APort’s pre-action authorization, the OPA-as-containment pattern, and ScopeBlind’s signed receipts are all reaching toward the same property from different directions. The differentiation in this camp is not the idea, which is now in the open literature. It is two things that are genuinely hard—first, making the control unbypassable by construction rather than by convention, so the guarantee survives a compromised agent—second, proving the guarantee with a machine rather than asserting it, so a buyer can trust it without trusting the vendor. The companies that hold both will be the ones the platforms cannot casually replicate, because you cannot acquire formal proof the way you acquire a feature.
For a buyer, the two camps reduce to a four-part test you can run inside one meeting. Is the control out of the agent’s process? Does it fail closed when it cannot reach its policy? Does it sit on the only path to the action? Can an outside party verify its decisions without trusting the vendor? A cooperative control passes the first question or two and fails the rest. A structural one is built to pass all four, and that fourth question is the one that turns a safety claim into something a regulator or an insurer can rely on.

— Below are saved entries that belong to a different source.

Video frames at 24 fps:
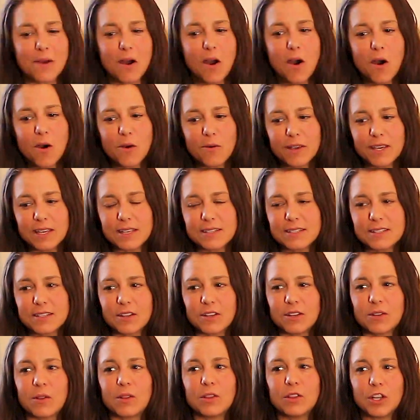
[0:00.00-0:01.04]
always
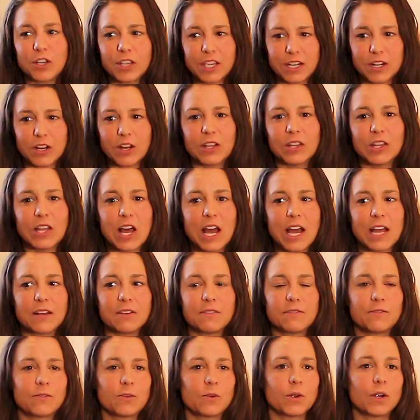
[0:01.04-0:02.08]
looking online
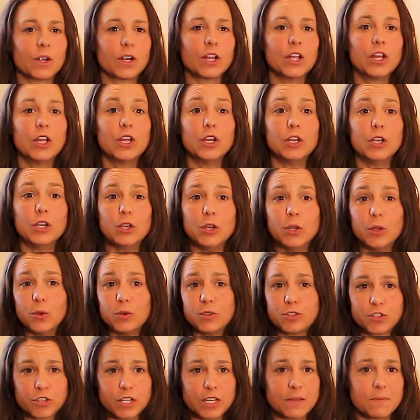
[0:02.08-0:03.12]
for new
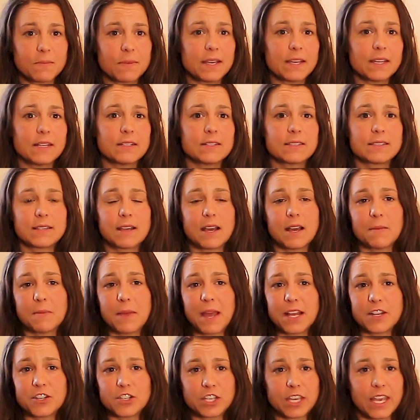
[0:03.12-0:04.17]
treatments,
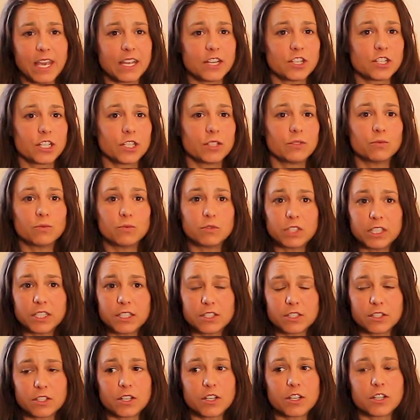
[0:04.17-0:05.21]
education,
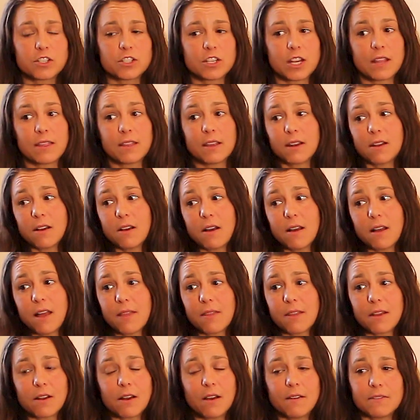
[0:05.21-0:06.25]
research, and then
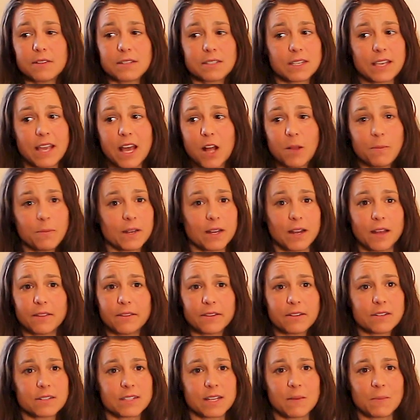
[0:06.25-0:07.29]
obviously helping others.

The reason the test matters now is that the word is about to stop meaning anything. We watched this happen with world models this spring, when the CEO of one of the best-funded examples predicted to TechCrunch that every company would soon claim the term to raise money, and he was right within months. Agent security and runtime governance are next in line for that treatment. Once the label is on every deck, the only thing left to diligence is the architecture under it, and the four-part test is how you read the architecture after the marketing has gone uniform.
Let’s Wrap This Up
The next time a vendor walks you through an agent-safety demo, ask one question and watch what happens to the room. Can the agent choose not to call this control? If the answer is yes, you are looking at observability with good production values, and you should pay observability prices for it and expect a platform to bundle it within a year. If the answer is no, and they can prove it with something a machine checked rather than a slide that asserts it, you are looking at the rare thing the rest of the category is circling. The money has found execution-time alignment. It has not yet learned to tell the cooperative version from the structural one. That gap, between the label everyone will soon claim and the architecture almost no one has, is the trade.
Disclaimer: This is educational content, not financial advice. The author, Dr. Seth Dobrin, is the founder of ARYA Labs, which builds and has open-sourced software in the category discussed here, and that interest is disclosed in the body where the relevant work appears. Companies, rounds, and research are cited to primary or best-available sources for your own evaluation. The views and opinions expressed above are current as of the date of this document and are subject to change.